Eu acho que sim, ainda agora a semana passada o Papa Leão XIV deixava uma mensagem no encontro com os bispos. E eu não digo que seja a chave do êxito, ou que seja de facto a poção mágica, mas é preciso que o bispo desenvolva uma relação de humanidade. Ele dizia (Leão XIV) saiam, vão ter com as famílias, procurem as pessoas, tentem saber o nome de cada pessoa, portanto isso são desafios que vão permitir com certeza pelo menos mexer um bocadinho e pode ser que daí também nesta questão desta proposta sinodal saiam daí vocações, não sei, vamos ver, só Deus é que sabe. Mas esta humanidade, esta exposição, que não há que ter receio, este estar mais pertinho, mais baixinho, com certeza que é capaz de inquietar e eu acredito que sim, que Deus vai atuar também no coração de alguns.
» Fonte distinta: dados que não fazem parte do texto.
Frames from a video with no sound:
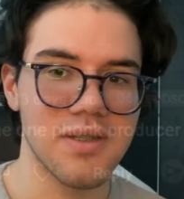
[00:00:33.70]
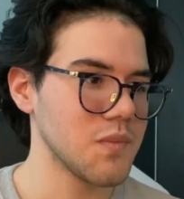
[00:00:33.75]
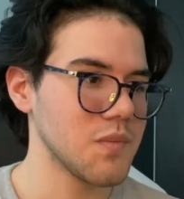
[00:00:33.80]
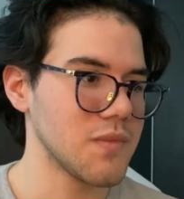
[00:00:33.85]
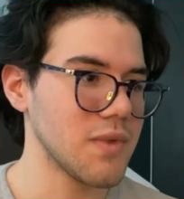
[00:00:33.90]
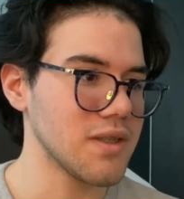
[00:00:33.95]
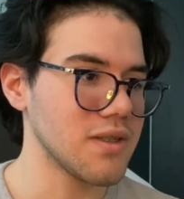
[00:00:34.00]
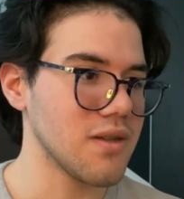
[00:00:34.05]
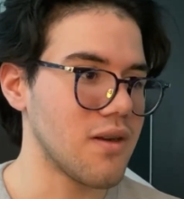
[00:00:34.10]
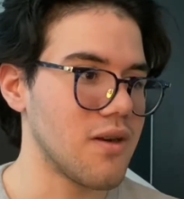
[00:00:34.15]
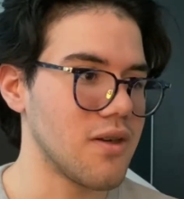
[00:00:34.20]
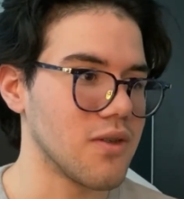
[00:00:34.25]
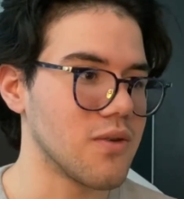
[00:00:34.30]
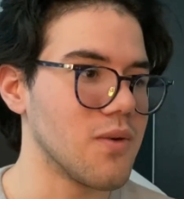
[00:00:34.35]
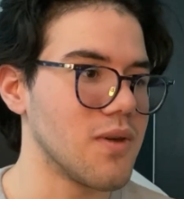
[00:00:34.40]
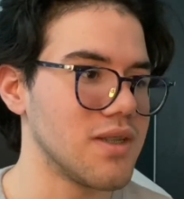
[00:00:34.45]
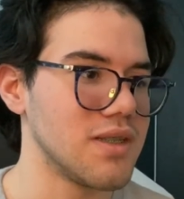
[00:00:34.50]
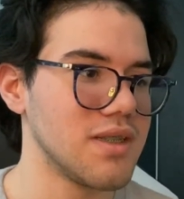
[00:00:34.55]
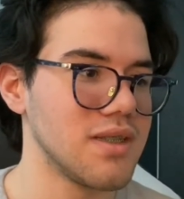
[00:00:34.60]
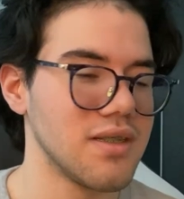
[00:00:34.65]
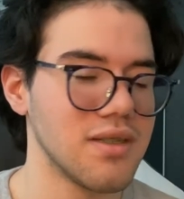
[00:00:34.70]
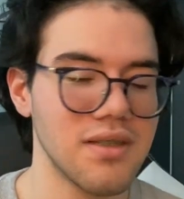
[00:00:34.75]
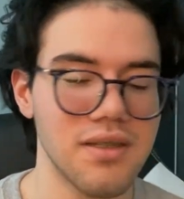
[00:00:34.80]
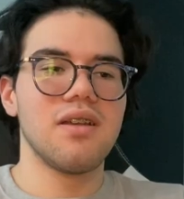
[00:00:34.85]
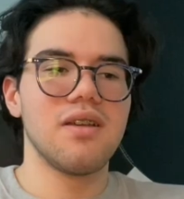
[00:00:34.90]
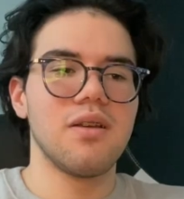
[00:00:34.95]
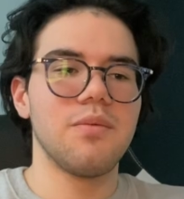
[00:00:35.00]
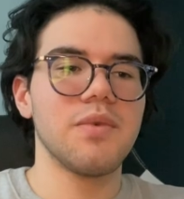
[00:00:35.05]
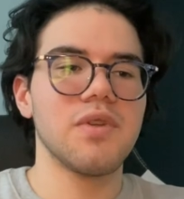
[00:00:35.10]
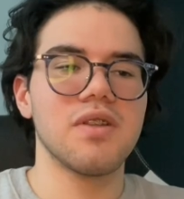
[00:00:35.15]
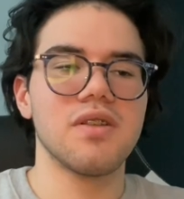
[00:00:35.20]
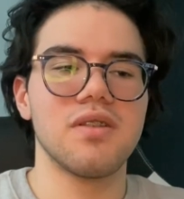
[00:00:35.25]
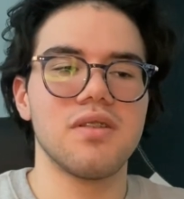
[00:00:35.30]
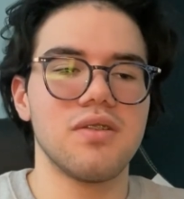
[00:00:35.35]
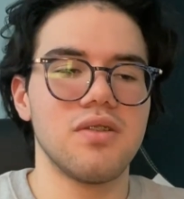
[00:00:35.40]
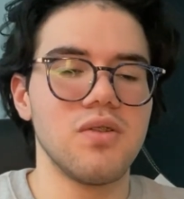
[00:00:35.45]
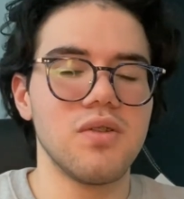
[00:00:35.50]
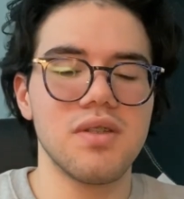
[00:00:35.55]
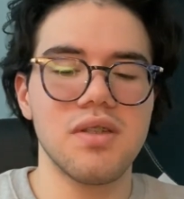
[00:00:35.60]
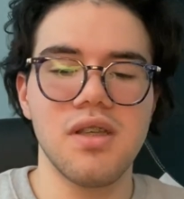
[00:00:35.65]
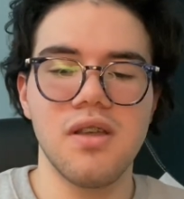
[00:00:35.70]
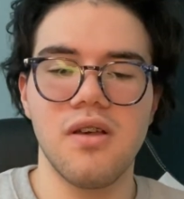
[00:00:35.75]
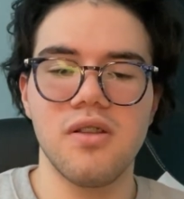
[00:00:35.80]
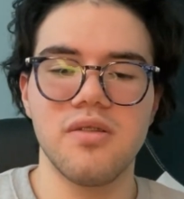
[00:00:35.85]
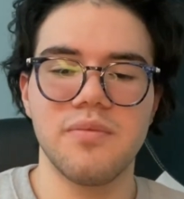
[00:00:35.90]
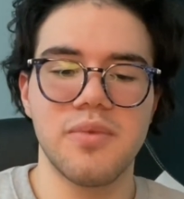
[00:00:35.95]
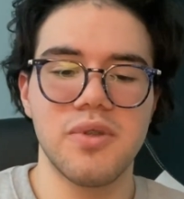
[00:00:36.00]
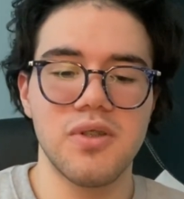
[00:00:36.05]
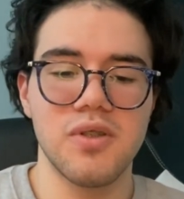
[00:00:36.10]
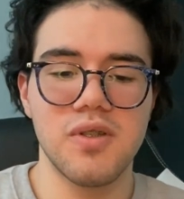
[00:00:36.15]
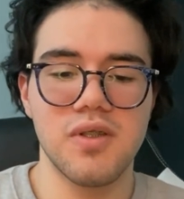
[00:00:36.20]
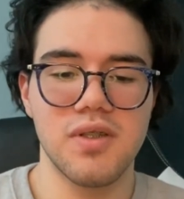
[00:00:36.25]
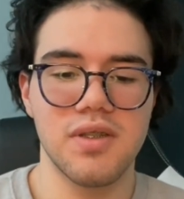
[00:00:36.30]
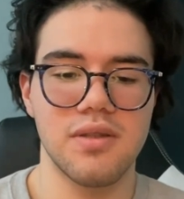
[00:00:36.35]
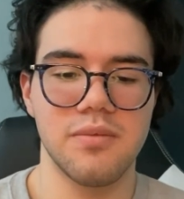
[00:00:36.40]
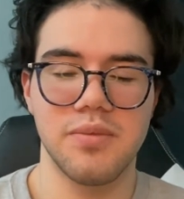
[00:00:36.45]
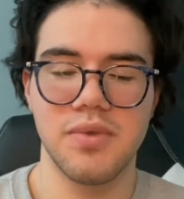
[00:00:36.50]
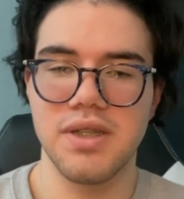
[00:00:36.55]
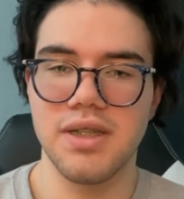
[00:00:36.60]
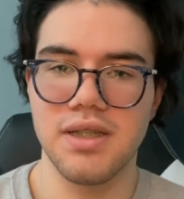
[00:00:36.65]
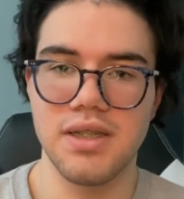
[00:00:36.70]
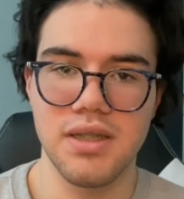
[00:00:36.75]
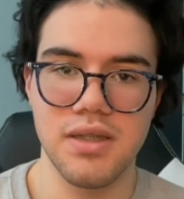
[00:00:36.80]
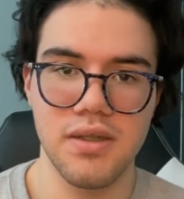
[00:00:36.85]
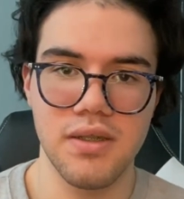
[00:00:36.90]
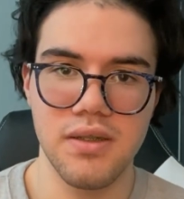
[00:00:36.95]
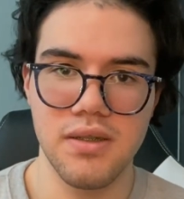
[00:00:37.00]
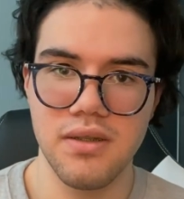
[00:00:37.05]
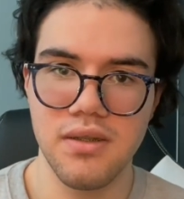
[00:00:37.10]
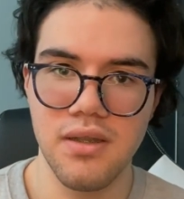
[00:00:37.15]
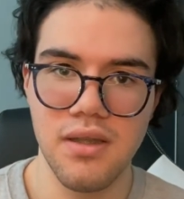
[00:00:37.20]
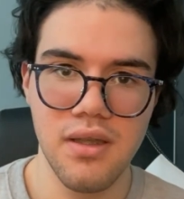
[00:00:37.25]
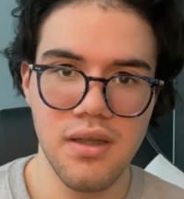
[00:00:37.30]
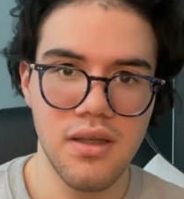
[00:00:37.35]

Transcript: That's a hard question. I mean, usually all the producers are pretty chill.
Mesmo antes de terminar, queria deixar uma palavra à diocese de onde sai agora?
À Diocese de Porto, pois, a palavra maior é a gratidão. A gratidão por este tempo de graça que eu vivi aqui no Porto, agora já na idade da reforma é que saio do Porto e sobretudo uma palavra para todos aqueles com quem eu contactei assim pessoalmente, porque é aí que vão ficando as marcas, é aí que vai ficando cada um de nós e é aí onde nós também vamos continuando, por isso agradeço a todos com quem eu contactei pessoalmente, seja comunidade, seja sacerdote, seja os próprios bispos, os jovens do Crisma, tanta gente que nós abraçámos, que tocámos e que essas marcas possam naturalmente fecundar, possam trazer vida e possam sobretudo permitir que nos sintamos bem independentemente do local onde nos encontramos.